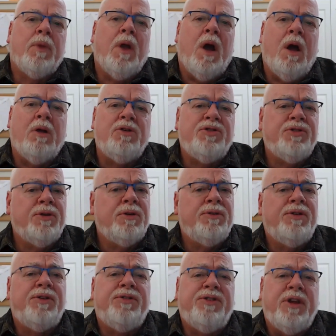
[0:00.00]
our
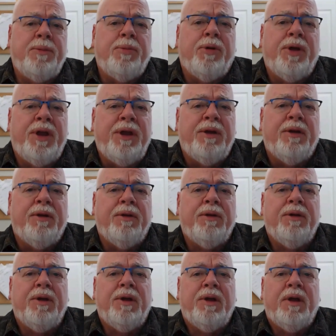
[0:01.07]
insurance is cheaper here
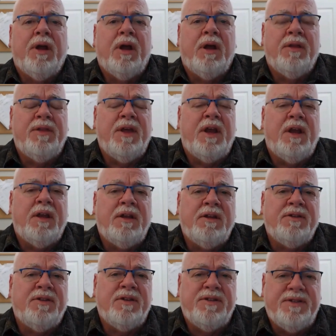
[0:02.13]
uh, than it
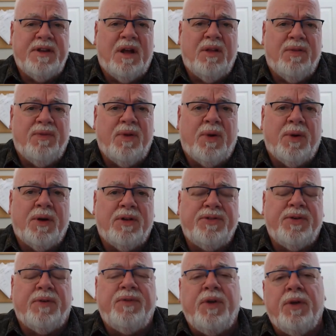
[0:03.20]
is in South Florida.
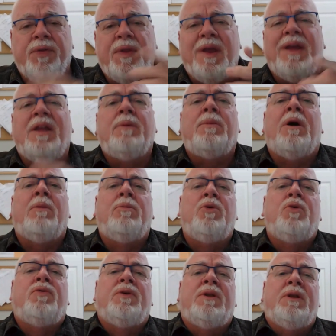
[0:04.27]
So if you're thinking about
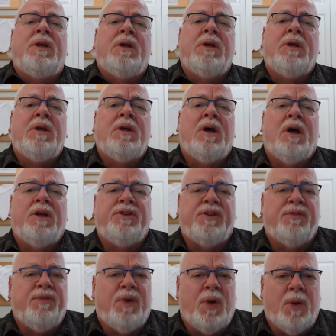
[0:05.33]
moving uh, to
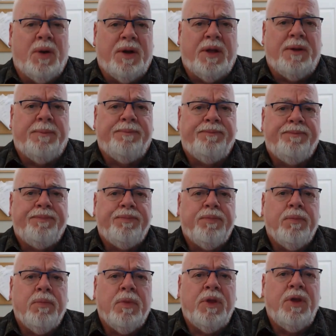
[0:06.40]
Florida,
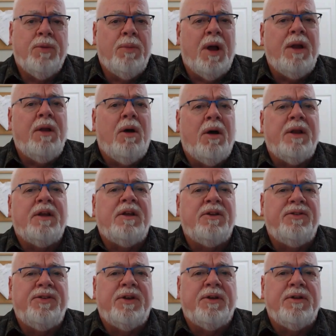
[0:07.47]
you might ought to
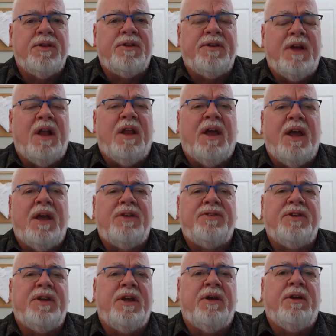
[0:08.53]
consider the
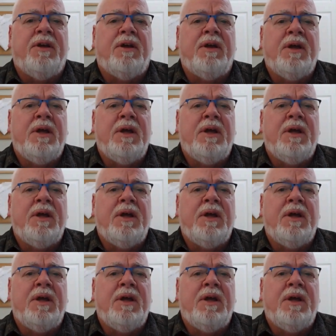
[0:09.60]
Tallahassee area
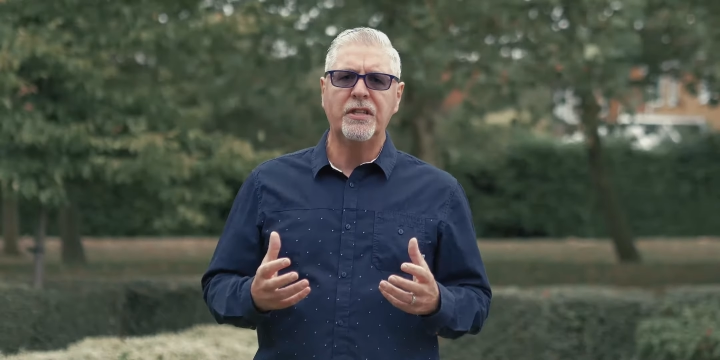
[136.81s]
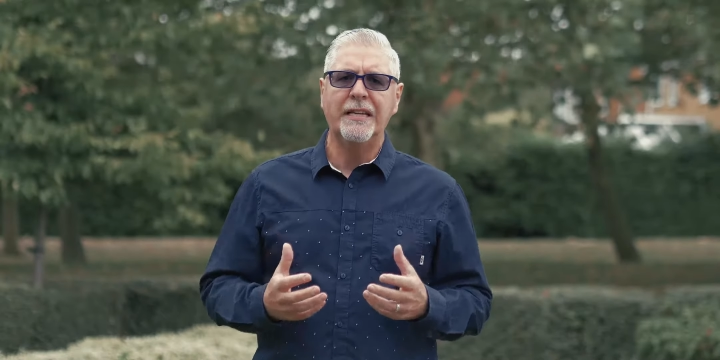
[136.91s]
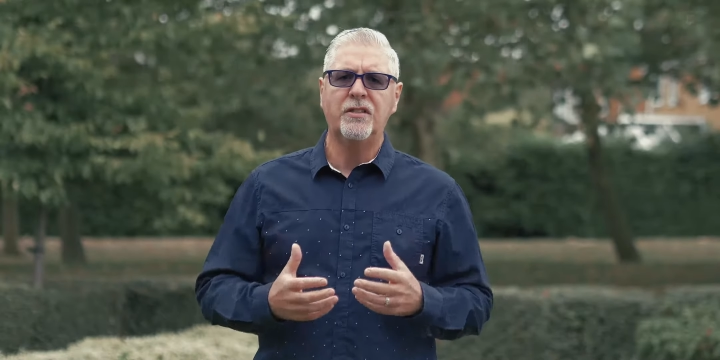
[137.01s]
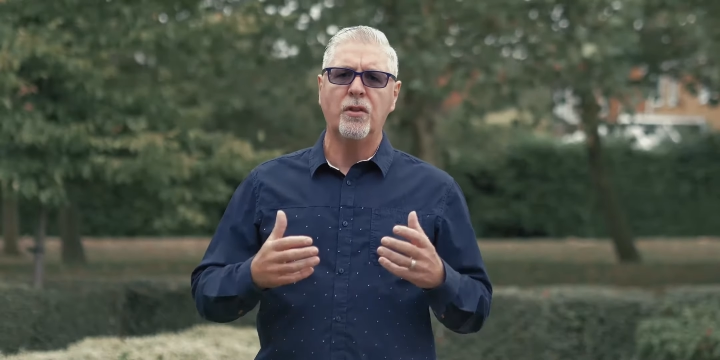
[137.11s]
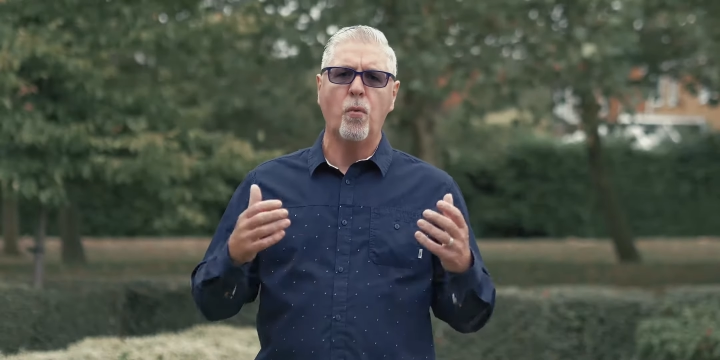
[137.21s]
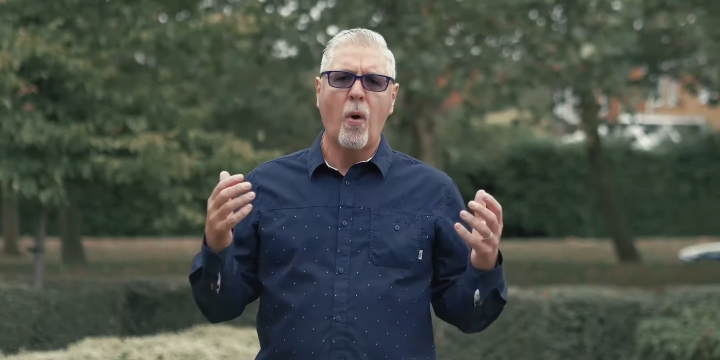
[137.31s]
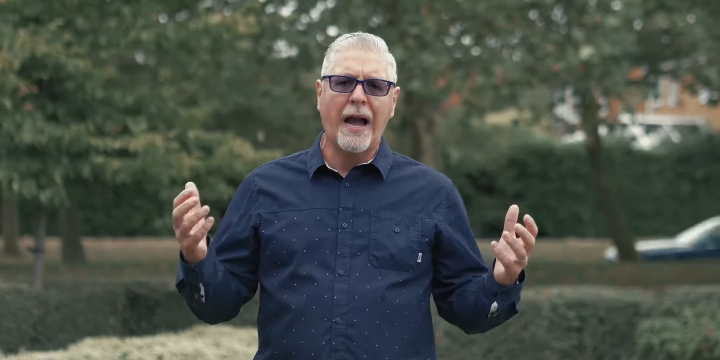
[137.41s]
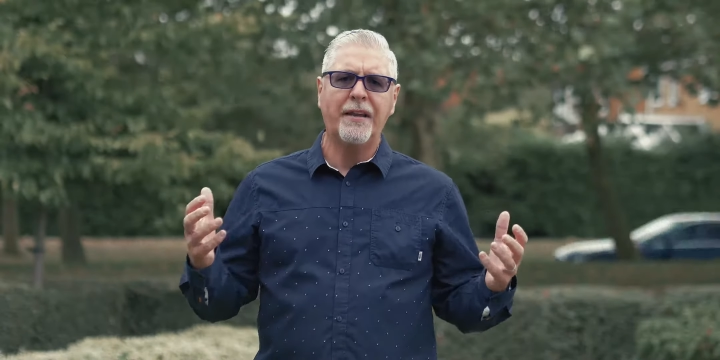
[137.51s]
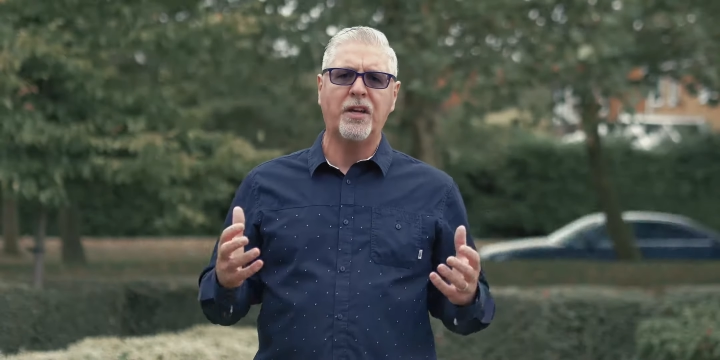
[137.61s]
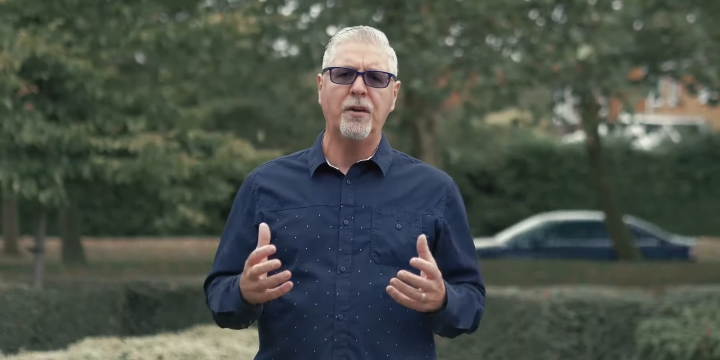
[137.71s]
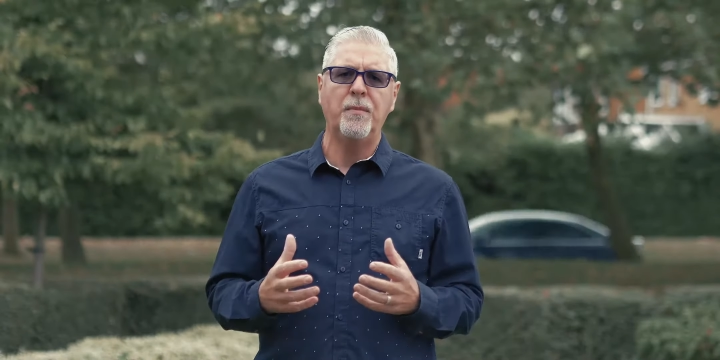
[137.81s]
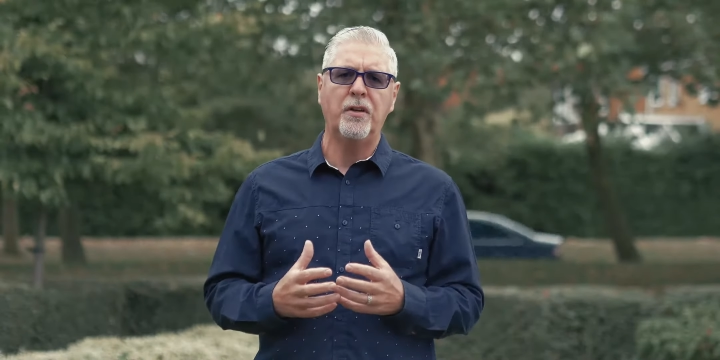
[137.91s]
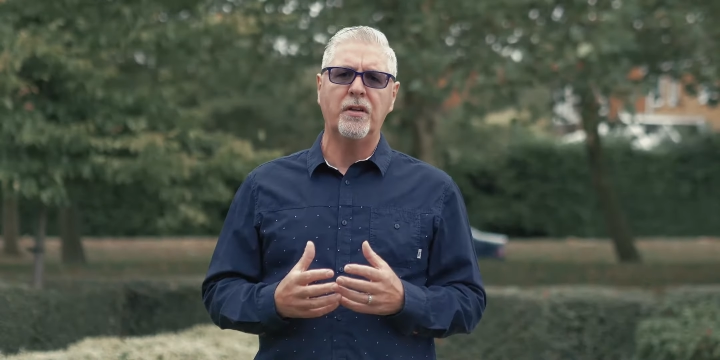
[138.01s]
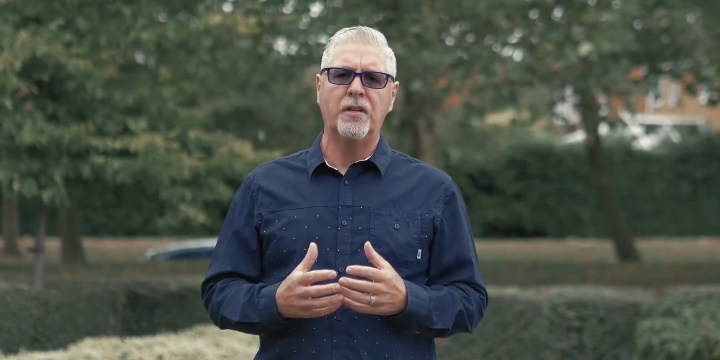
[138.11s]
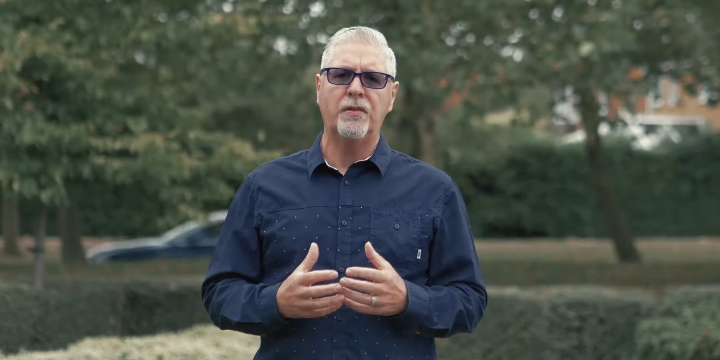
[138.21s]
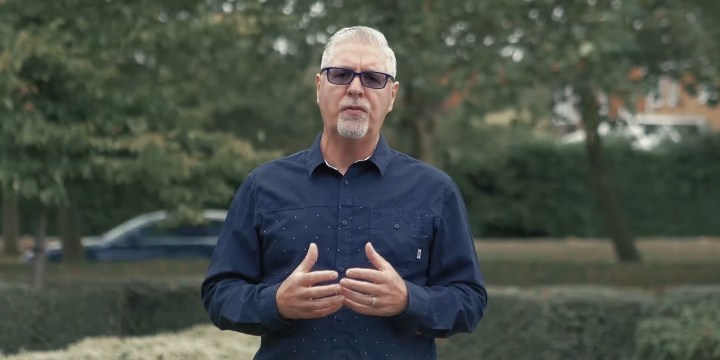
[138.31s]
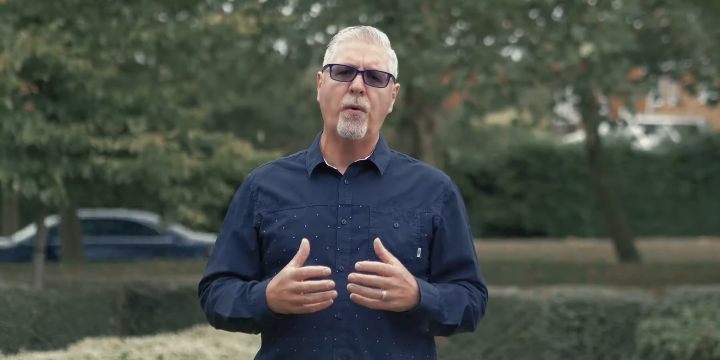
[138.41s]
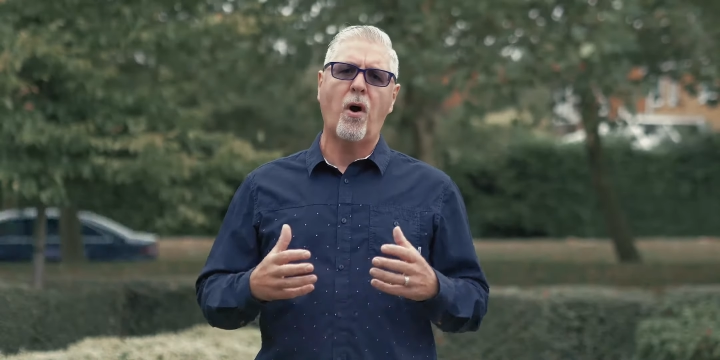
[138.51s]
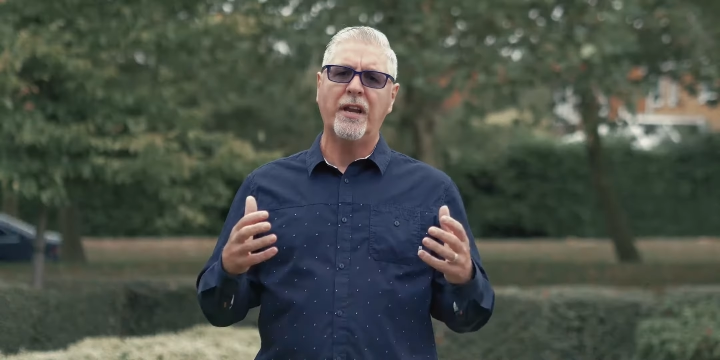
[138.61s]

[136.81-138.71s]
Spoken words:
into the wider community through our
◇ ◇ ◇ ◇ ◇ ◇ ◇
→ **What to work on**: The response should be the full material, repeated exactly, with images removed.

→ **Result for this exercise**:
[0:00.00]
our
[0:01.07]
insurance is cheaper here
[0:02.13]
uh, than it
[0:03.20]
is in South Florida.
[0:04.27]
So if you're thinking about
[0:05.33]
moving uh, to
[0:06.40]
Florida,
[0:07.47]
you might ought to
[0:08.53]
consider the
[0:09.60]
Tallahassee area
[136.81s]
[136.91s]
[137.01s]
[137.11s]
[137.21s]
[137.31s]
[137.41s]
[137.51s]
[137.61s]
[137.71s]
[137.81s]
[137.91s]
[138.01s]
[138.11s]
[138.21s]
[138.31s]
[138.41s]
[138.51s]
[138.61s]

[136.81-138.71s]
Spoken words:
into the wider community through our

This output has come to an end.